TASK TO CARRY OUT = Write out the records that follow exactly. Do not include pictures.

PROVIDED MATERIAL =
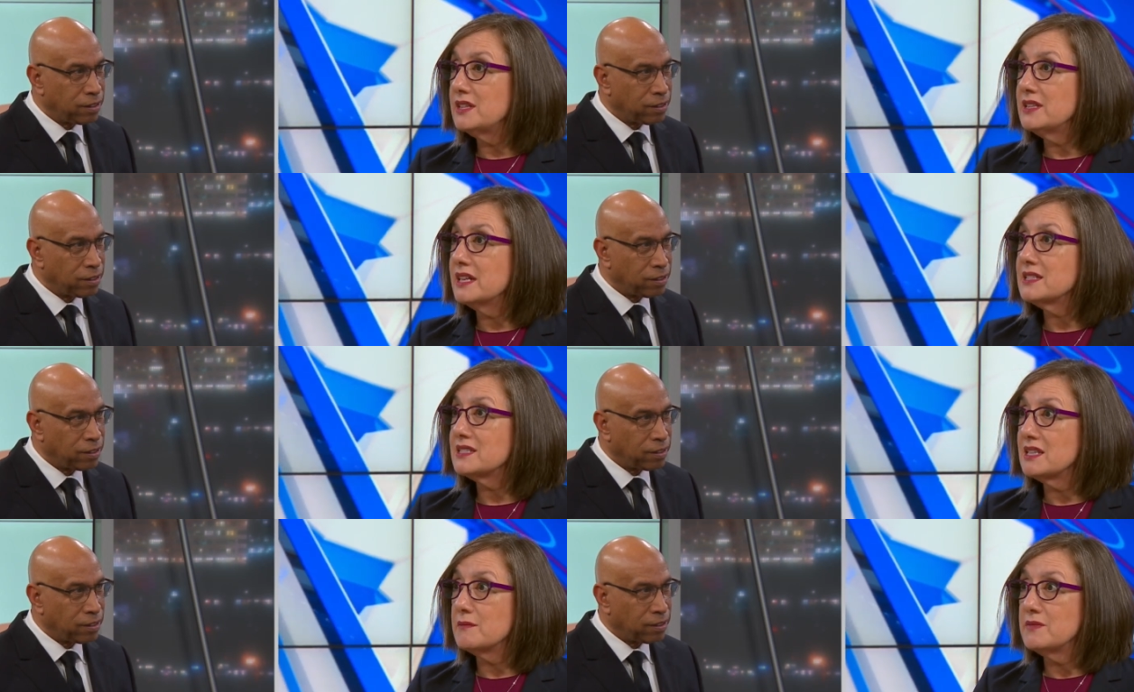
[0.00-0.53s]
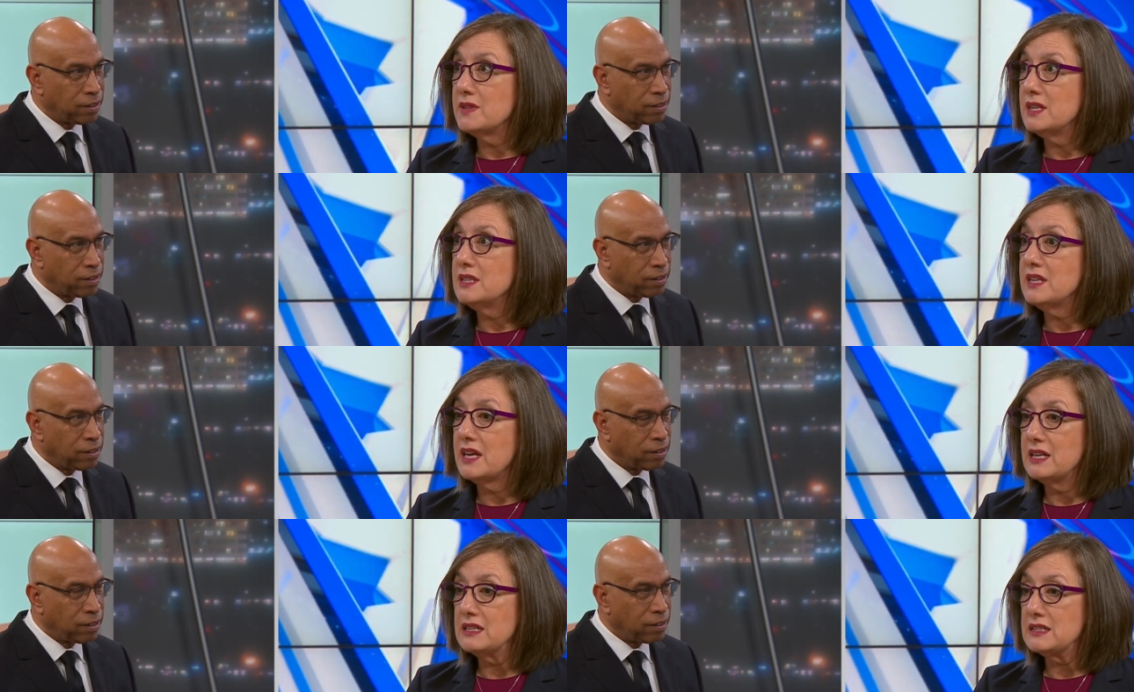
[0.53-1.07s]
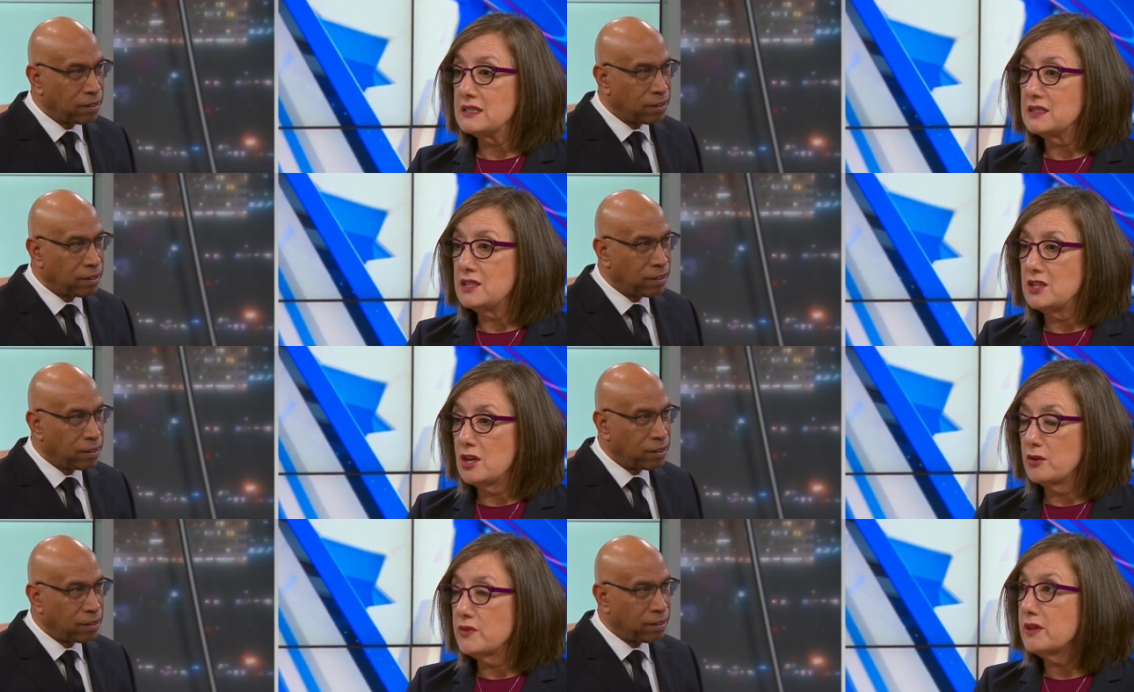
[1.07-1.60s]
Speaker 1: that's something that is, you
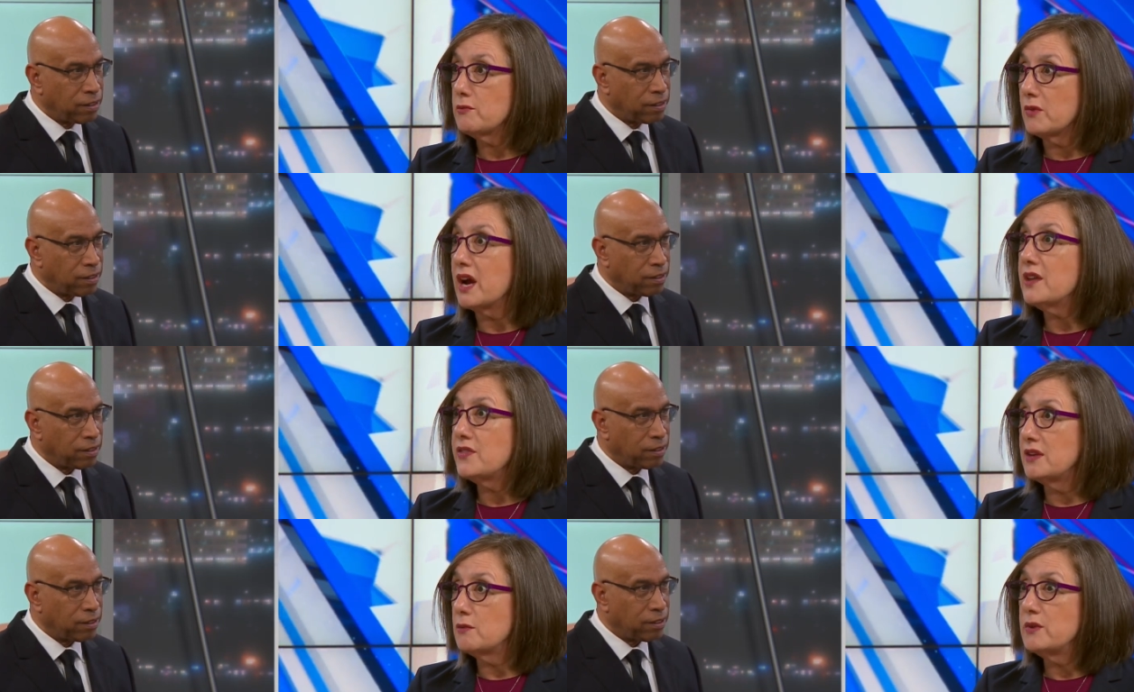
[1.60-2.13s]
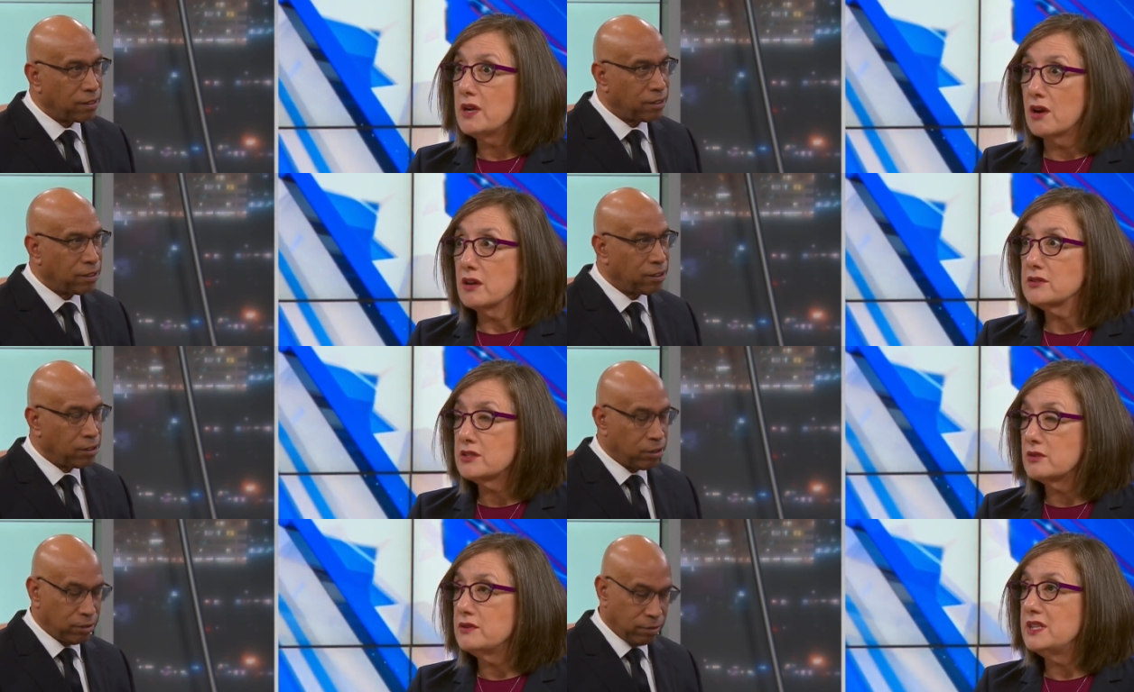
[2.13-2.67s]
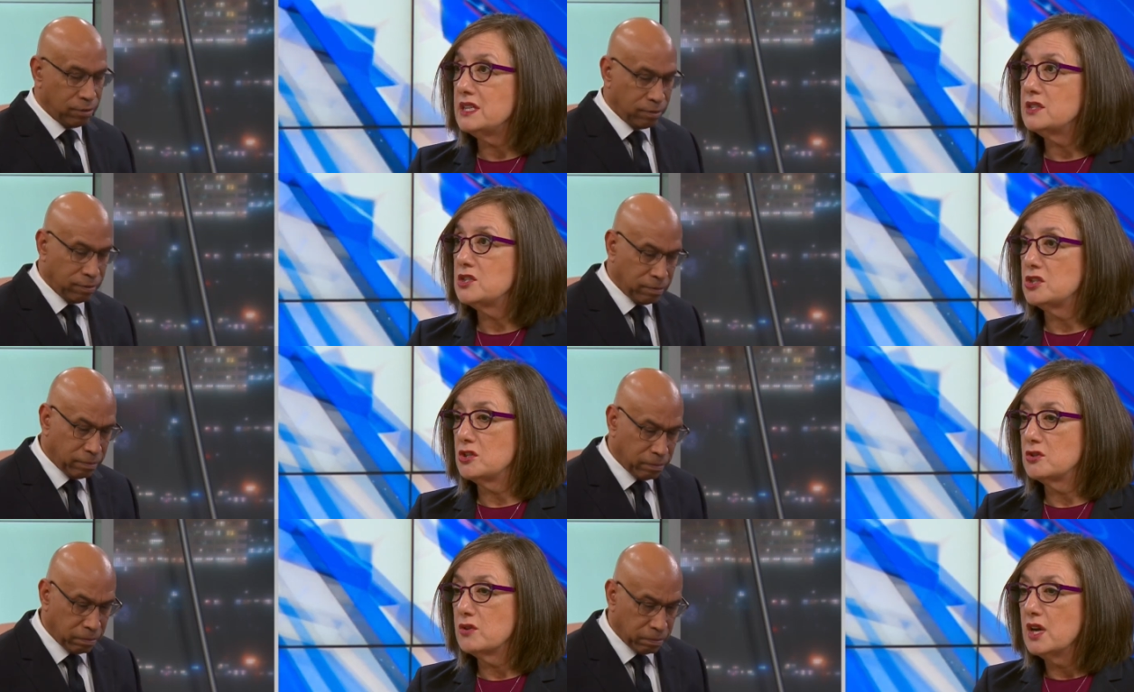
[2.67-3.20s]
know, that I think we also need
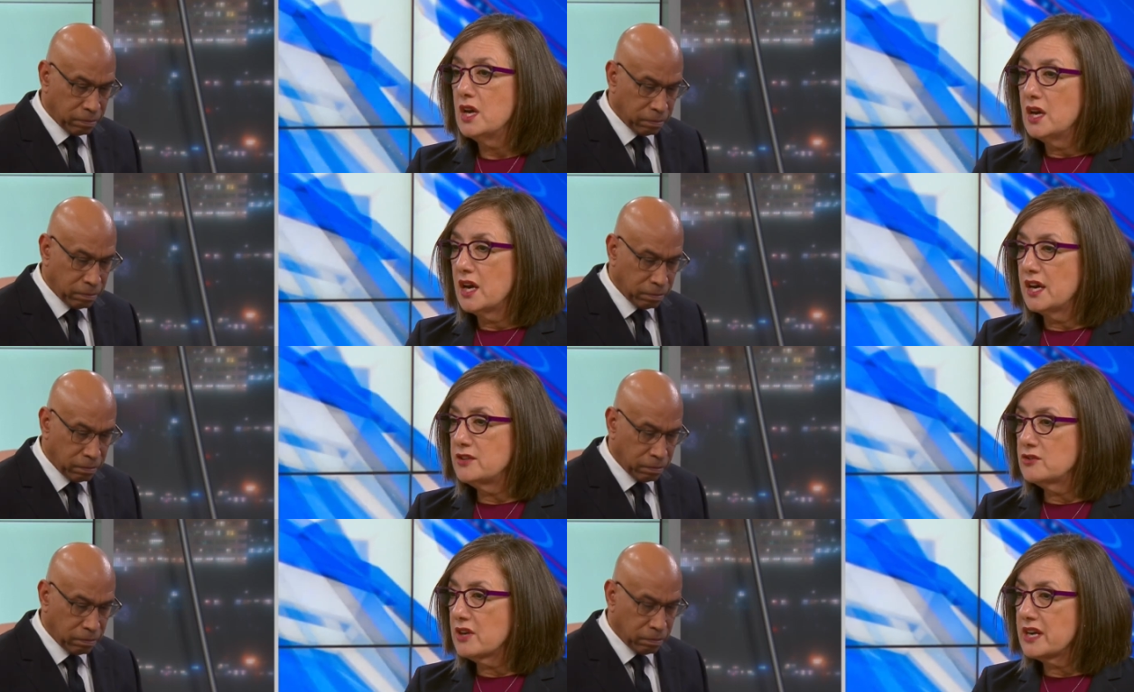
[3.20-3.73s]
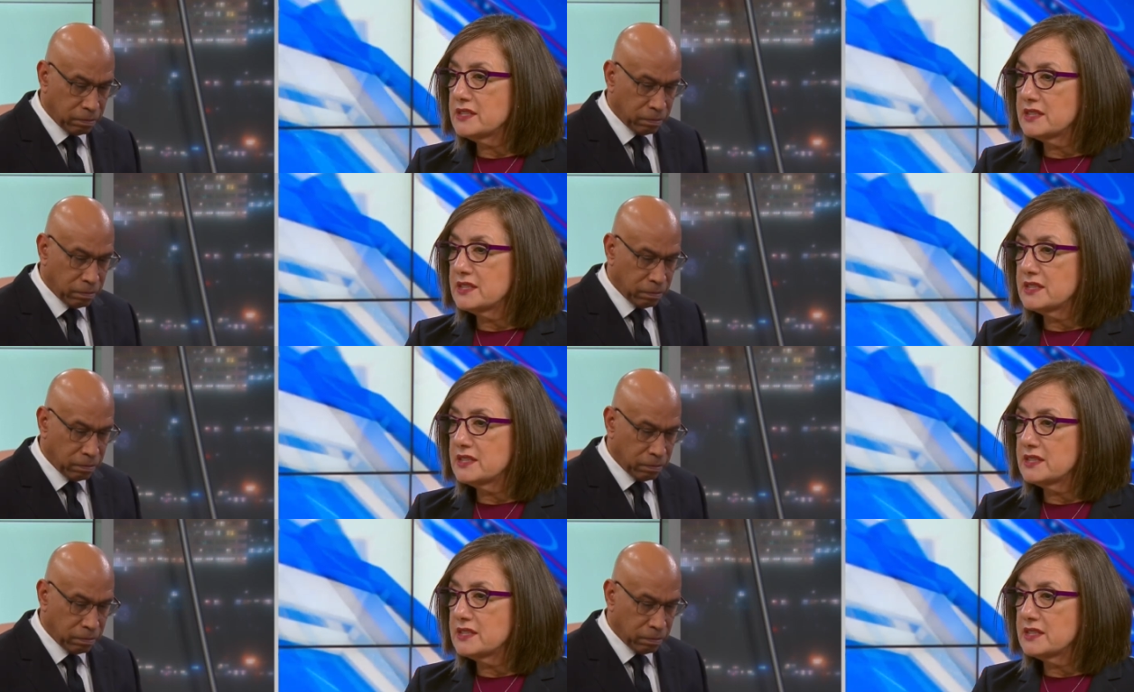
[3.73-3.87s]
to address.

RESULT =
[0.00-0.53s]
[0.53-1.07s]
[1.07-1.60s]
Speaker 1: that's something that is, you
[1.60-2.13s]
[2.13-2.67s]
[2.67-3.20s]
know, that I think we also need
[3.20-3.73s]
[3.73-3.87s]
to address.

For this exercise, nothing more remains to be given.